Mentí: -Pero no, ha sido un cambio de luz momentáneo. ¡Como aquella vez del meteorito! Ahora se acabó. Todo ha vuelto a ser como antes. Ven, no tengas miedo. -Si sale, pensaba, pasado el primer momento de confusión se habituará a los colores, estará contenta y comprenderá que he mentido por su bien.
– ¿Dices la verdad?
– ¿Por qué voy a contarte mentiras? Ven, deja que te lleve afuera.
– No. Anda tú delante. Yo te sigo.
– Pero estoy impaciente por volver a verte.
– Sólo volverás a verme como a mí me gusta. Anda adelante y no te vuelvas.
Las sacudidas telúricas nos abrían camino. Los estratos de roca se desplegaban en abanico y nosotros avanzábamos por los intersticios. Sentía a mis espaldas el paso ligero de Ayl. Un terremoto más y estábamos afuera. Corría entre peldaños de basalto y de granito que se deshojaban como las páginas de un libro; ya se desgarraba en el fondo la brecha que nos conduciría al aire libre, ya aparecía del otro lado de la hendidura la Tierra asoleada y verde, ya la luz se abría paso para venir a nuestro encuentro. Sí: ahora vería también encenderse los colores en la cara de Ayl… Me volví para mirarla.
Oí el grito de ella que se retraía hacia la oscuridad, mis ojos todavía deslumbrados por la luz de antes no distinguían nada, después el trueno del terremoto lo dominó todo y una pared de roca se alzó de golpe, vertical, separándonos.
– ¡Ayl! ¿Dónde estás?

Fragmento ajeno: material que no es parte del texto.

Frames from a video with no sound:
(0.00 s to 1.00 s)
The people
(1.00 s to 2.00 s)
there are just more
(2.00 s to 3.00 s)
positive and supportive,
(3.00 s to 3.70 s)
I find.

Trata de pasar de este lado, pronto, antes de que la roca se asiente -y corría a lo largo de la pared buscando un paso, pero la superficie lisa y gris se extendía compacta, sin una fisura.

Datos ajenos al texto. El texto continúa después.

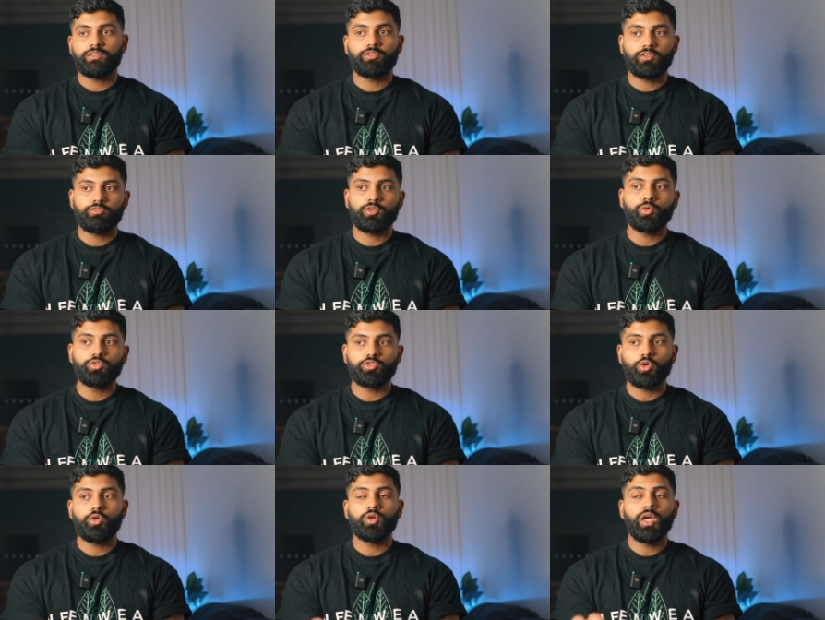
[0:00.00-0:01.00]
if you feel
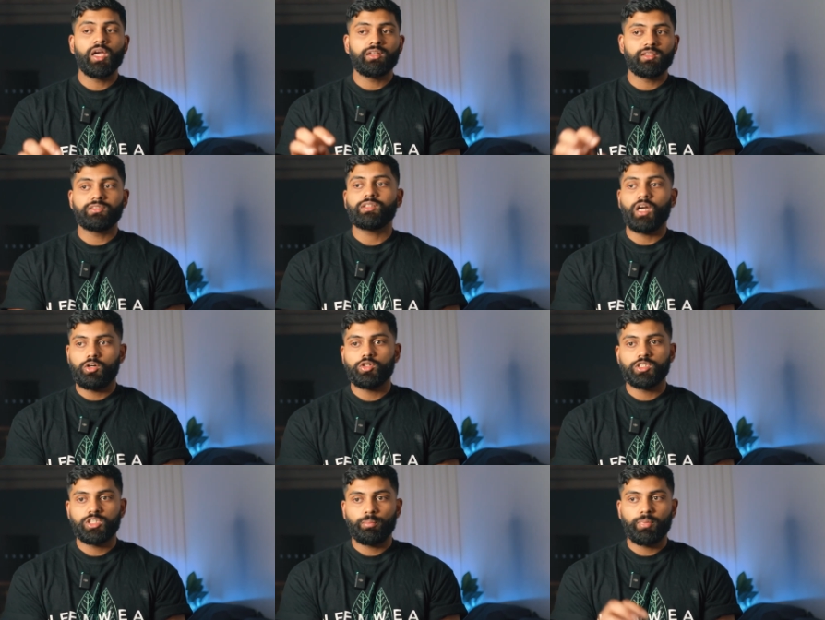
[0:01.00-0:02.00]
so
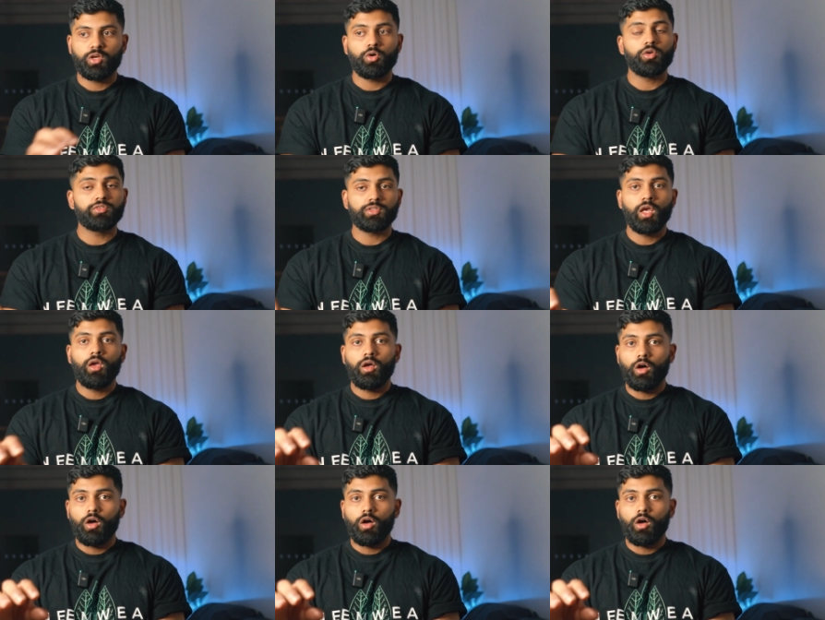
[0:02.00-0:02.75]
discouraged because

Una enorme cadena de montañas se había formado en aquel punto. Mientras yo era proyectado hacia afuera, al aire libre, Ayl había quedado detrás de la pared, encerrada en las entrañas de la Tierra.
– ¡Ayl! ¿Dónde estás, Ayl? ¿Por qué no estás aquí? -y hacía girar la mirada por el paisaje que se ensanchaba a mis pies. Entonces, aquellos prados verdeguisante en los cuales brotaban las primeras amapolas escarlatas, aquellos campos amarillo-canario que estriaban las leonadas colinas bajando hacia un mar lleno de relámpagos turquíes, todo me pareció de pronto tan insulso, tan trivial, tan falso, tan en contraste con la persona de Ayl, con la idea de belleza de Ayl que comprendí que su lugar nunca podría estar de este lado. Y me di cuenta con dolor y espanto de que yo me había quedado de este lado, que nunca podría escapar a esos centelleos dorados y plateados, a esas nubecillas que de celestes se volvían rosadas, a aquellas pequeñas hojas verdes que amarilleaban todos los otoños, y que el mundo perfecto de Ayl estaba perdido para siempre, tanto que no podía ya ni imaginarlo, y no quedaba nada que pudiese recordármelo, ni siquiera de lejos, nada sino aquella fría pared de piedra gris.